Would you restate the entries below word for word, starting at the first line and ending with the one that has "[00:01:20.79]"?

*Data provided*:
*** Block opens ***
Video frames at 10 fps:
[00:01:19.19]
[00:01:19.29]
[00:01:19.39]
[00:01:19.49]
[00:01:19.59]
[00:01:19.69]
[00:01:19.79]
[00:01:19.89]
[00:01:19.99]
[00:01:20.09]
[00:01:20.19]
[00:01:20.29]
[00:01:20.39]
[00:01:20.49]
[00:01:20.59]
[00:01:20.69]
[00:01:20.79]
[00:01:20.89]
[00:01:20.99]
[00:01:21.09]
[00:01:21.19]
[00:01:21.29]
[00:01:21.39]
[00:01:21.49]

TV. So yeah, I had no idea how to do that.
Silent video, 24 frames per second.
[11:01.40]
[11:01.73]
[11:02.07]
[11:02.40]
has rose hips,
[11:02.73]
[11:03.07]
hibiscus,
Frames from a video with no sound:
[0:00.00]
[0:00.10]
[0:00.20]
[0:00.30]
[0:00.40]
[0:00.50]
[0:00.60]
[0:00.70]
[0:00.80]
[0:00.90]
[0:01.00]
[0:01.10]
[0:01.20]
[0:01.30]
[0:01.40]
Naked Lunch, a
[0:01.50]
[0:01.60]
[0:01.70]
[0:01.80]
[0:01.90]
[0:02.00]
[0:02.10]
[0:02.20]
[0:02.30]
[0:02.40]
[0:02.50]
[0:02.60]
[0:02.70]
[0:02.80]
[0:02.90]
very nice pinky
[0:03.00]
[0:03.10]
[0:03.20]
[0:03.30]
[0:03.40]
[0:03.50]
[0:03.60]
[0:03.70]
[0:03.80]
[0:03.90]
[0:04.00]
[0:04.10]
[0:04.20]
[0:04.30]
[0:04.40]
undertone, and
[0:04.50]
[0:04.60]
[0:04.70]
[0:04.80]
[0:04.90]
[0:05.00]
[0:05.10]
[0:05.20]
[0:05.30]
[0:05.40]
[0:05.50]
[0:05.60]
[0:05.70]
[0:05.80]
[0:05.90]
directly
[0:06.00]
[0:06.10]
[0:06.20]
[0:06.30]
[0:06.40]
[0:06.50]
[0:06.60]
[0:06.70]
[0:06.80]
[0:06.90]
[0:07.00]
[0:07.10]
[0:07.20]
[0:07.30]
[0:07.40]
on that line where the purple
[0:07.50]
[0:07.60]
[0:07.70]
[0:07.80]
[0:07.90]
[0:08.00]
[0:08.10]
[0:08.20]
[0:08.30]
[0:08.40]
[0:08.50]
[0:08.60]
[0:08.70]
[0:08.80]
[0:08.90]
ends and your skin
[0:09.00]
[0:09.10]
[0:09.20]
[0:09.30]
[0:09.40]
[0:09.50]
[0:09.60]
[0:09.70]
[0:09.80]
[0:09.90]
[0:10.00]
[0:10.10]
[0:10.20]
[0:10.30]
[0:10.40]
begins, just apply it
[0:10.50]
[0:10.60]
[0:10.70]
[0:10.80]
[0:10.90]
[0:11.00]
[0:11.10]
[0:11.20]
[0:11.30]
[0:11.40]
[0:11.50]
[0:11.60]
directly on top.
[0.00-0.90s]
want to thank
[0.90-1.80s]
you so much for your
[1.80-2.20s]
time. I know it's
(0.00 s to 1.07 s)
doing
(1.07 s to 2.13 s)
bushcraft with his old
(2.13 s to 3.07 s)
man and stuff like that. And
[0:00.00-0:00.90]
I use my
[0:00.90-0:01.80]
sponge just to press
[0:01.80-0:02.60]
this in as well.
*** Block closes ***
*Worked solution*:
Video frames at 10 fps:
[00:01:19.19]
[00:01:19.29]
[00:01:19.39]
[00:01:19.49]
[00:01:19.59]
[00:01:19.69]
[00:01:19.79]
[00:01:19.89]
[00:01:19.99]
[00:01:20.09]
[00:01:20.19]
[00:01:20.29]
[00:01:20.39]
[00:01:20.49]
[00:01:20.59]
[00:01:20.69]
[00:01:20.79]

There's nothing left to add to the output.